Comoquiera que fuese, Elena tenía que volver a interrogar a fondo a Martina… y cuanto antes.
Costa marcó su número y la teniente escuchó con calma todo su informe hasta el final.
– Pero no voy a poder interrogarla otra vez. Esta mañana la han dejado en libertad bajo fianza.
¡Costa no podía creerlo! ¡Lo que había temido! Le dijo que tenían que intentar encontrarla enseguida y vigilarla sin llamar la atención. No podían perderla de vista ni un solo momento, ni siquiera a bordo del yate de altura de Schönbach. Lo mejor sería que se pusieran enseguida en contacto con la policía del puerto para que les proporcionara un barco. En cualquier caso, Costa quería que lo mantuvieran al corriente de todo.
Después volvió a llamar a la consulta del doctor Schönbach y le preguntó a la secretaria si el doctor Hemmelrath, por casualidad, se encontraba allí. Ella se extrañó, pero le dijo que el notario había estado allí a mediodía y que se había quedado muy poco rato.
De modo que Hemmelrath había ido a ver a su cliente justo después de la visita de Costa. ¿Y dónde estaba Schönbach?
– En tal caso, tengo otra pregunta -dijo el capitán con su voz tranquila-. La verdad es que me gustaría volar a Ibiza con el doctor Schönbach… ¿se ha ido ya?

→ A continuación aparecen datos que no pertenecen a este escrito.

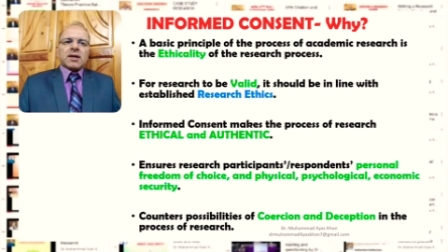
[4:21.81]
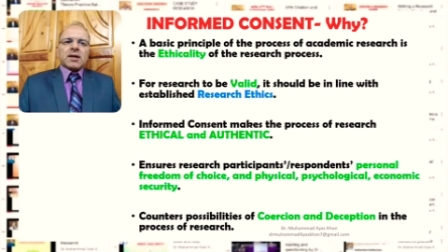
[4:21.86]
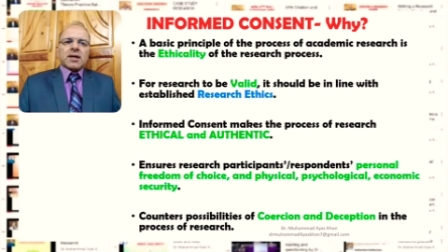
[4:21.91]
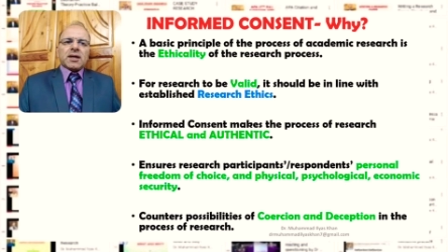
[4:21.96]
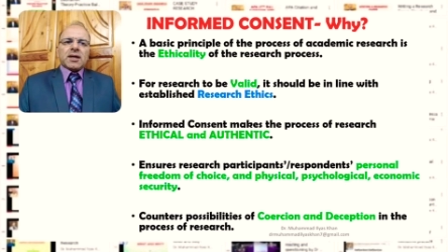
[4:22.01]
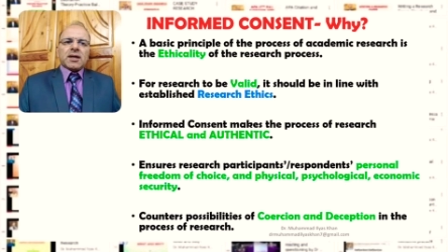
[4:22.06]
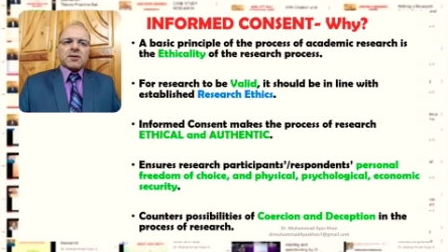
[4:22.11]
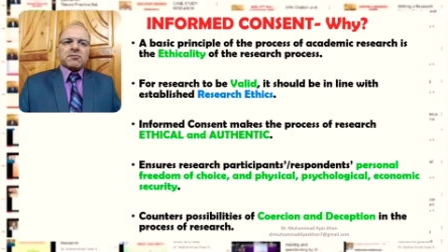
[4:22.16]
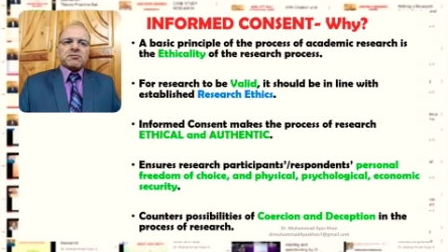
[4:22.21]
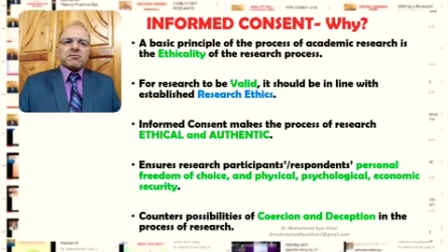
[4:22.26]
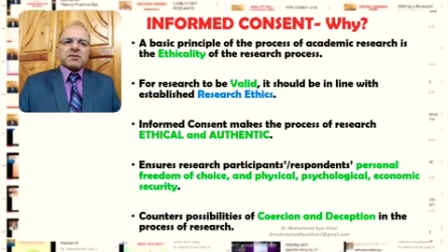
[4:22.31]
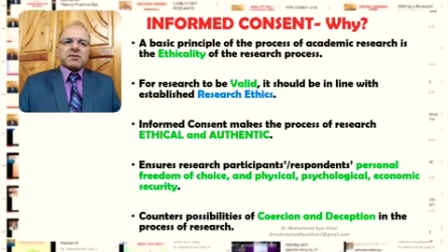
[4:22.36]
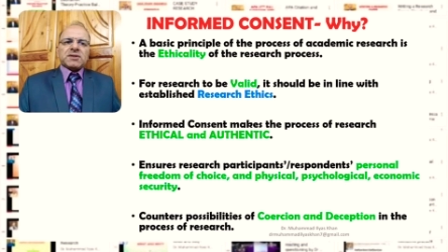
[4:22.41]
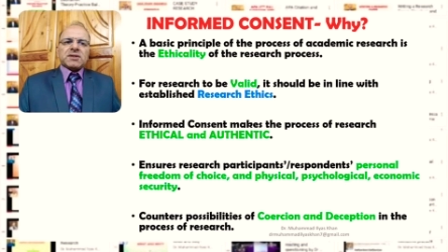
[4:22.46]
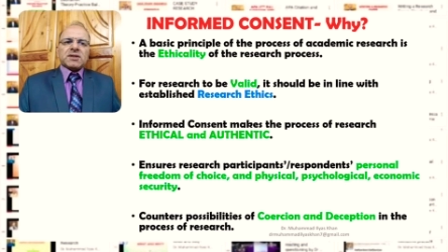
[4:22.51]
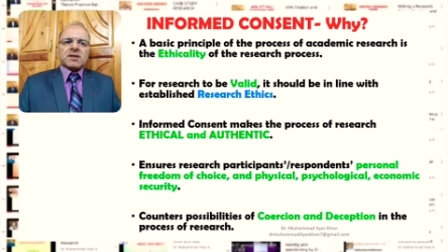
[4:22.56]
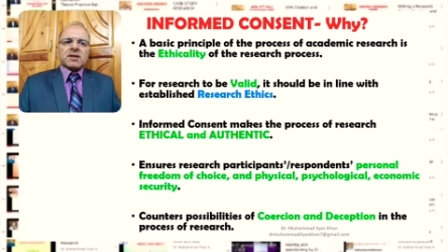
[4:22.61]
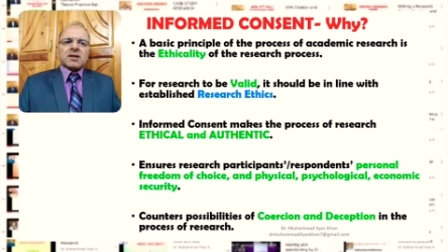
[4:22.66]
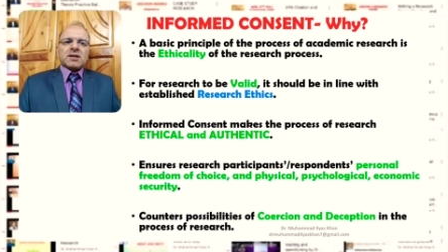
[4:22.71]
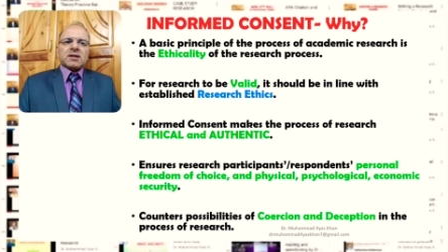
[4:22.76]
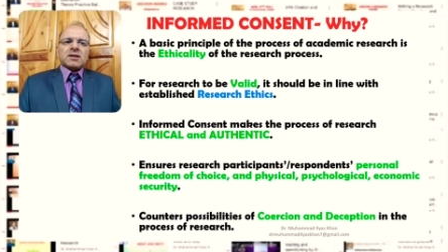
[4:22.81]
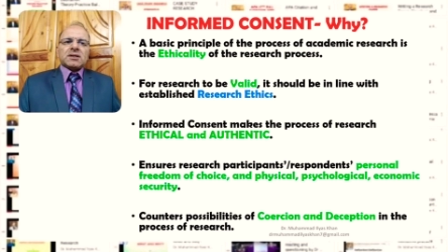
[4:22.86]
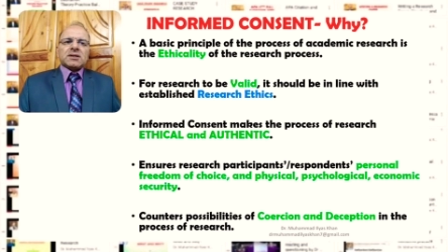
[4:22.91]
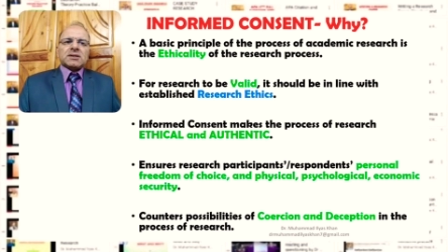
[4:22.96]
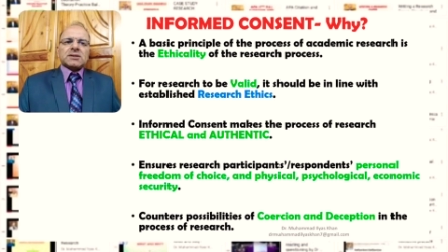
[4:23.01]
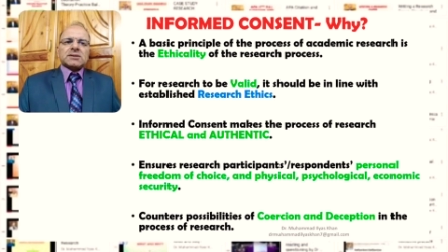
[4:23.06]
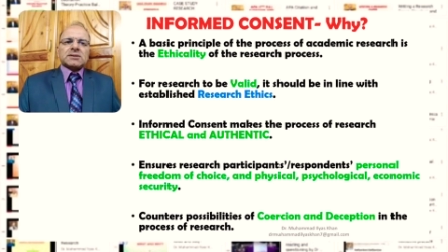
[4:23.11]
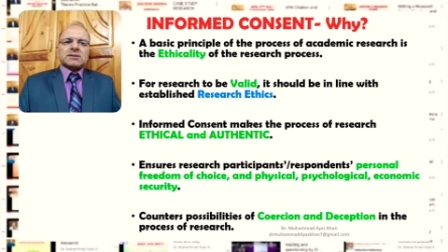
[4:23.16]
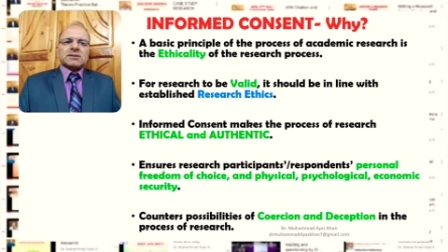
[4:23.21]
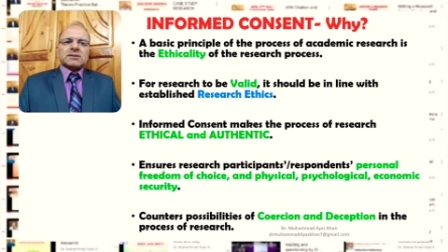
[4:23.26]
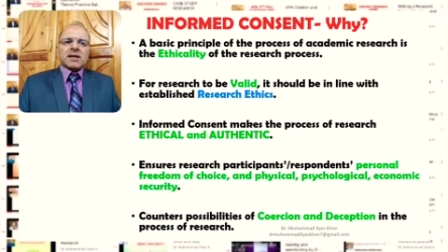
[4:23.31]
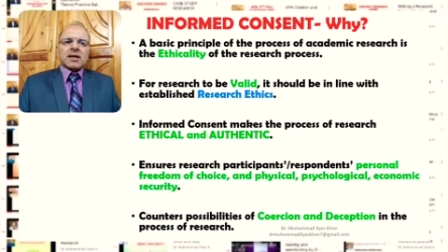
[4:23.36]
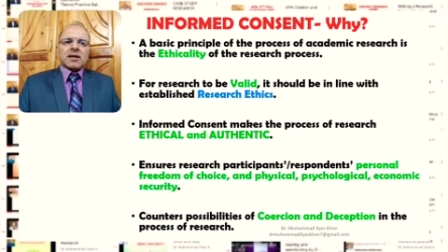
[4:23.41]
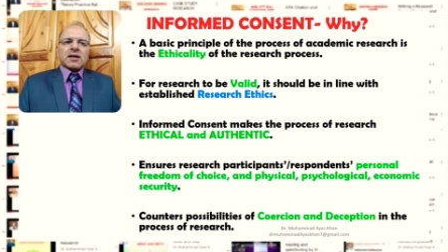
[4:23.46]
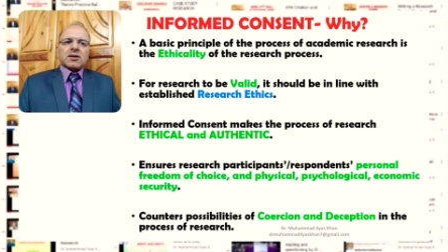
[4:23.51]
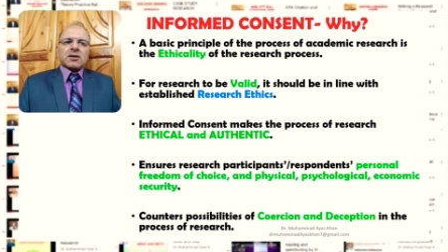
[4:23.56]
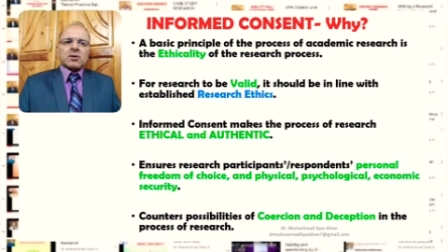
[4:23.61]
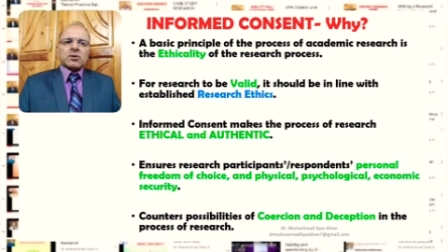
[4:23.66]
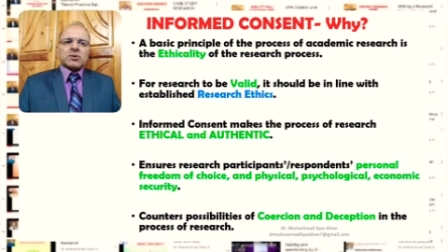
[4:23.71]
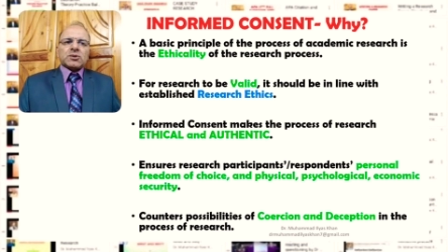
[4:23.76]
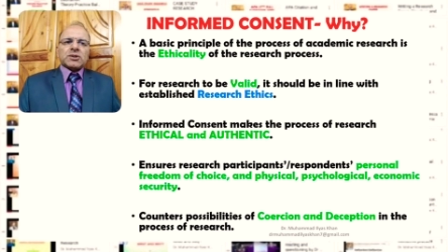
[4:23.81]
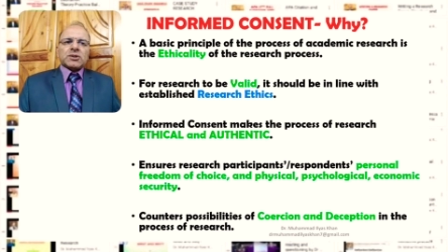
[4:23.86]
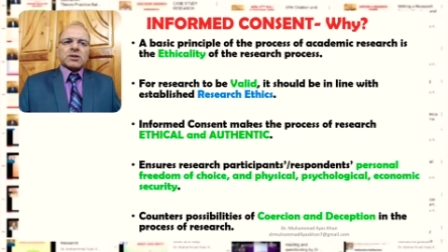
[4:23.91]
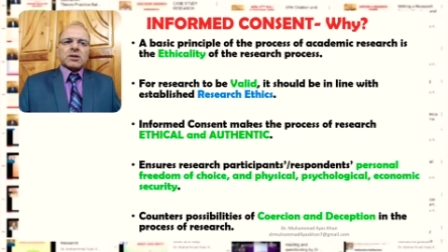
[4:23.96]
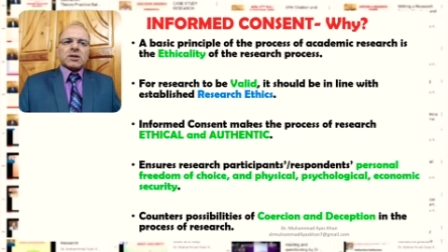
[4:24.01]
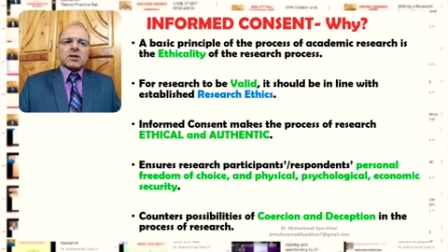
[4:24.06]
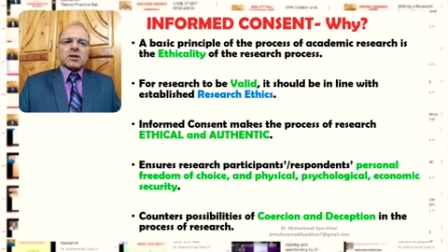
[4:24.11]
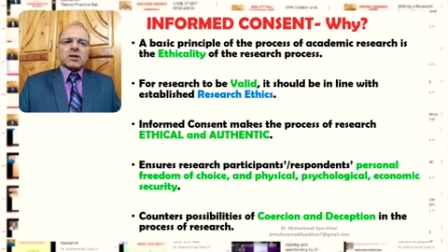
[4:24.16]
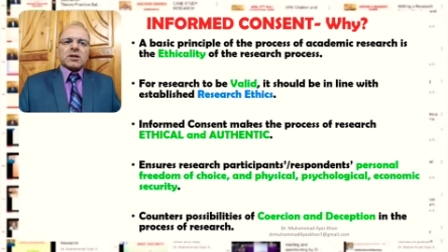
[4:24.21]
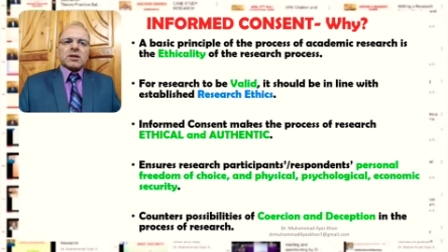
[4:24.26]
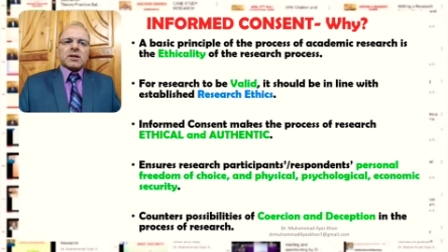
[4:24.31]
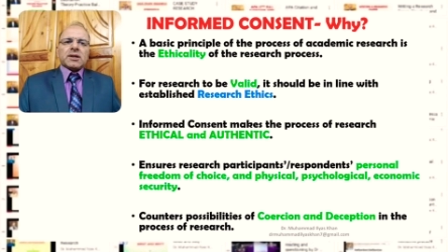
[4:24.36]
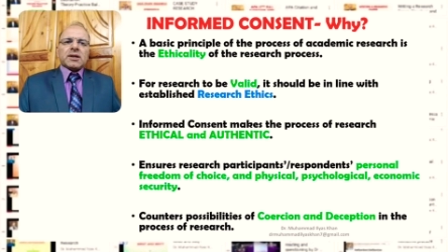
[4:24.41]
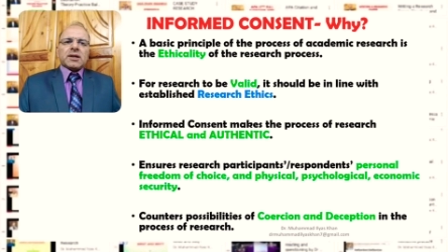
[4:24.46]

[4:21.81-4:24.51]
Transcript: in physical, psychological,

– Hace dos horas -dijo la chica.
Costa sospechaba lo que intentaría hacer: matar a Martina Kluge.
Capítulo 28
Cuando cruzó las puertas corredizas de cristal de la terminal de llegadas del aeropuerto, Elena Navarro ya lo estaba esperando. Le dio su arma enfundada en la pistolera y le dijo que la había cogido de su despacho por si acaso. «Tan fea no se pondrá la cosa», pensó Costa, pero le dio las gracias y se la colocó al salir fuera, donde no lo viera todo el mundo. Elena no había ido a buscarlo en un coche de servicio, sino en su moto. Costa no quería ponerle pegas, pero no se sentía demasiado cómodo. No estaba acostumbrado a ir en moto y no sabía si debía rodearle la cintura con los brazos o si era mejor dejarlos caer a los lados. Se decidió por esto último, pero en cada curva tenía la sensación de que Elena iba a perder el control de la moto; una perspectiva desagradable. Su miedo se transformó en enfado por el hecho de que, además, así no tenían posibilidad de hablar.